I had one as a hire car for a week in Scotland. Was very surprised about how much I loved it. It was a 1.7 (I think) but with the wet weather, every roundabout was a hoot and I became an expert at *just* letting the tail drift out without losing control.

Made me yearn for rear-wheel drive again....


----------



## TJS (May 6, 2002)

I bought a new MX5 in 1992 for my wife .. the original 1.6 model with pop up headlights. It was one of the first silver cars in the UK, at launch your colour choice was limited to red, white and blue. We kept it for 4 years covering 12k miles. It was serviced annually, irrespective of mileage. The only problems were a loose heat shield above the exhaust (a 10 minute fix) and a replacement battery. The OEM batteries were small sealed gel filled units not much bigger than a motor cycle battery.

Some people claimed it was a copy of the late 60s Lotus Elan ... fair comment, but with modern reliability. Excellent handling and great fun to drive, maybe a tad underpowered in 1.6 form compared with todays offerings. Good build quality and practical, especially the hood mechanism. You need to cover the rear plastic screen with a cloth when folding the roof the prevent the screen being scuffed (later models may have a glass screen... not sure). We were very sorry to see it go but first child was on the way.

Never driven the later 1.8 mk2 model with conventional headlamps. I seem to recall one of the motoring mags recently (last 18 months) ranked the MX5 as the best handing car available. It's certainly worth a test drive, I think you would be pleasantly suprised. If buying secondhand beware of grey imports, they tend to have a moulding in the rear valance for US and Japanese size registration plates and badged "Eunos"

As a package, the car is excellent value for money

Full page advert in todays Independent for MX-5Parts.Co.Uk, it may highlight links to owners clubs, forums etc


----------



## coupe-sport (May 7, 2002)

Guys - thanks very much for your comments. I think it could be just what i'm looking for 

James.


----------



## BreTT (Oct 30, 2002)

My Dad has had one for 10 years now. He has tried out an old shape SL350, a XK8 and my old TT and has stuck with his MX5. Sheer fun as well as reasonably cheap motoring, can't beat it.


----------



## garyc (May 7, 2002)

Anyone need a receipe for quiche?


----------



## coupe-sport (May 7, 2002)

;D


----------



## teucer2000 (May 14, 2002)

Make sure you try the MR2 as well - the MX5 is nice but a bit soft. 8)


----------



## paulb (May 6, 2002)

I'm not sure I'd class the MX5 as soft. They have a reputation but I think it is undeserved. They are a classic front engine, RWD sports car. A small amount of work can make them into a handy track toy too.


----------



## teucer2000 (May 14, 2002)

They have a boot for gawds sake....practically a saloon....


----------



## Kell (May 28, 2002)

Best selling Roadster ever isn't it?

It has to be said though that it does have a reputation as a 'hairdresser car', but I think that it's very undeserved.

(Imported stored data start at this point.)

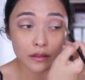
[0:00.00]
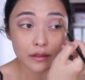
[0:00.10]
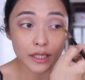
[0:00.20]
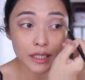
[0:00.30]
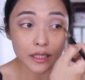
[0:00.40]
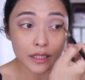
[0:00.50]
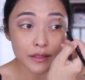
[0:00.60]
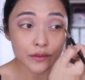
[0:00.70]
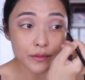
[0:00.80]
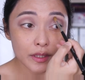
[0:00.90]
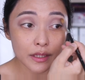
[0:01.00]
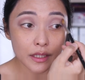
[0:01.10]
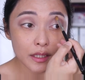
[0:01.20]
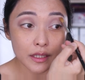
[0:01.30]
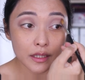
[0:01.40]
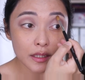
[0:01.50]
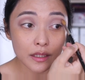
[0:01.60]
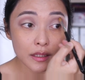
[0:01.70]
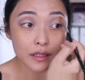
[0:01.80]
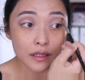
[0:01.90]
Okay lang guys kung
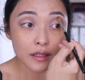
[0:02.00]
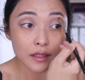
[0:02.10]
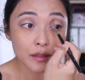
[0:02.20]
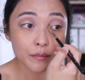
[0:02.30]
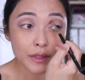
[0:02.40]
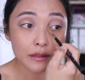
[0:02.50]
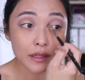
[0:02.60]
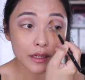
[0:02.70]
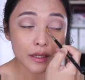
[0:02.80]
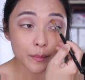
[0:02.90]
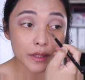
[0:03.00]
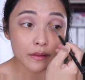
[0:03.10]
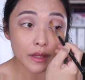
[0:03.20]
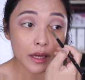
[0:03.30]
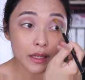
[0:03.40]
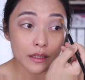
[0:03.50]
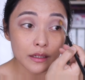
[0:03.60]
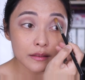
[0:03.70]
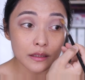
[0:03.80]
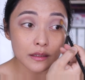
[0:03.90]
hindi pantay na pantay
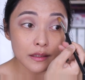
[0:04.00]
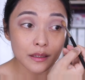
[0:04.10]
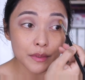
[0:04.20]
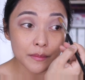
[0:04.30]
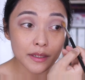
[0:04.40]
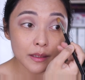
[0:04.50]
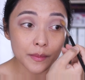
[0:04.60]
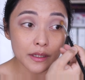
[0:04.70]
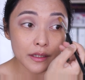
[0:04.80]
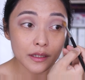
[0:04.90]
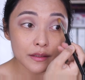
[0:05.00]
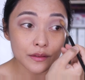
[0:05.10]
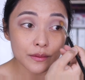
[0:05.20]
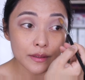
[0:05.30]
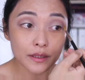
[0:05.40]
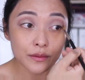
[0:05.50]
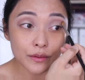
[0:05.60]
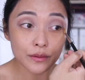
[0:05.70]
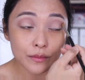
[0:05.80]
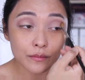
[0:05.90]
kasi hindi naman magkaparehas yung
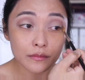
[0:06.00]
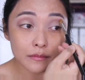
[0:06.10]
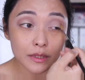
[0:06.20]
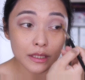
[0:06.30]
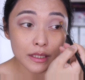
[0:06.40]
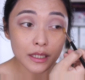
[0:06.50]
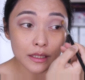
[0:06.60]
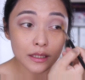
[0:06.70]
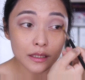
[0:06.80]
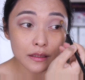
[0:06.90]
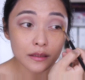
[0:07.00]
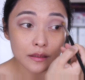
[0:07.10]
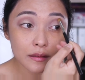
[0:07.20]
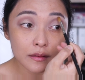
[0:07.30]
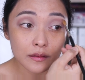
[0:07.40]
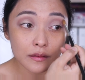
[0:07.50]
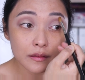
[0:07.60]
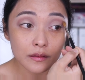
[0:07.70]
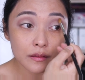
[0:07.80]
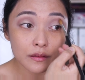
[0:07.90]
ano yung mata natin.
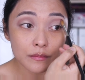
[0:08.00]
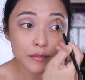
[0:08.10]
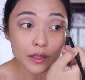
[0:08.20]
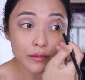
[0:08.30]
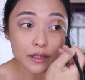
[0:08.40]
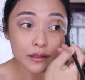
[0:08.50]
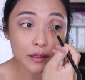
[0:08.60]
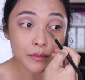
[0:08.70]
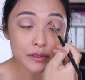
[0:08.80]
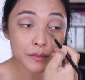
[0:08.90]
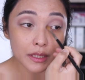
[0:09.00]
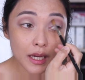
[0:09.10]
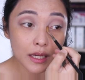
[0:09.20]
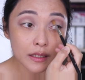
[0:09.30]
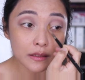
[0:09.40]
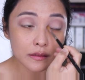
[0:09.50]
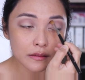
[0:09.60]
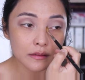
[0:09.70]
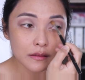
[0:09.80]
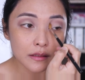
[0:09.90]
Merong isang mas
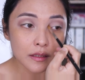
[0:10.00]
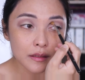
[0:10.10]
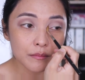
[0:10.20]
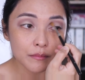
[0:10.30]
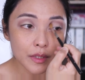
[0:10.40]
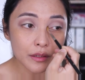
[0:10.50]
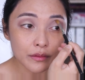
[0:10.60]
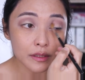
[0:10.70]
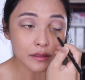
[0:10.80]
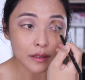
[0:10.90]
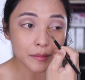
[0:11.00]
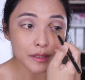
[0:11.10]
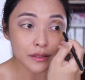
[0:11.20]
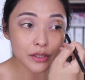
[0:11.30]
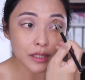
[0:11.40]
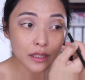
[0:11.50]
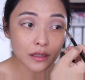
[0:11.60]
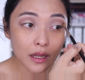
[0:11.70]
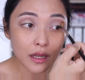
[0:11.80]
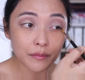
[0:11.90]
mataas, merong isang mas
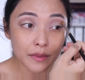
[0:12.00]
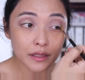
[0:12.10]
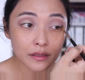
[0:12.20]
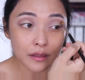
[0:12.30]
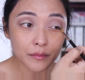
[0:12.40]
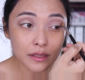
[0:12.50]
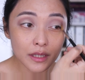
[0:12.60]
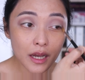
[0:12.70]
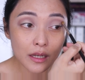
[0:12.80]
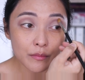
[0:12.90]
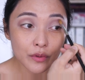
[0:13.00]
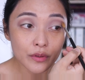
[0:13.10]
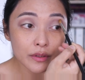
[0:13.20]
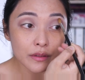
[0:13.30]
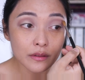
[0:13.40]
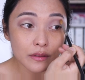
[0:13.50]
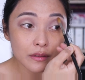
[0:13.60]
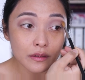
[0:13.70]
chinita, may isang mas almond.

Not driven one myself, but from every report I've ever read they're very agile and a great deal of fun.

There are one or two limited edition models of more recent times (to try and refresh interest I guess), but you have to be careful of the imports. Usually pretty obvious, the add-on fog light, the Eunos badging, the number plate, but all these can be changed I guess, if someone wanted to make it look like a 'proper' UK car.


----------



## fuzzboy (Sep 23, 2003)

http://www.miatanet.com is a pretty good web site for mx-5's (or Miata's as they are known in the states.)

Used to be regular browser when I had one, pretty good car lots of fun in the wet but needed a bit more power.


----------



## coupe-sport (May 7, 2002)

Cheers once again. Must admit i'm impressed so far - ordered some brochures from the Mazda UK website yesterday and they were here this morning


----------



## itextt (May 4, 2003)

Great car, great fun also look at the MG TF160


----------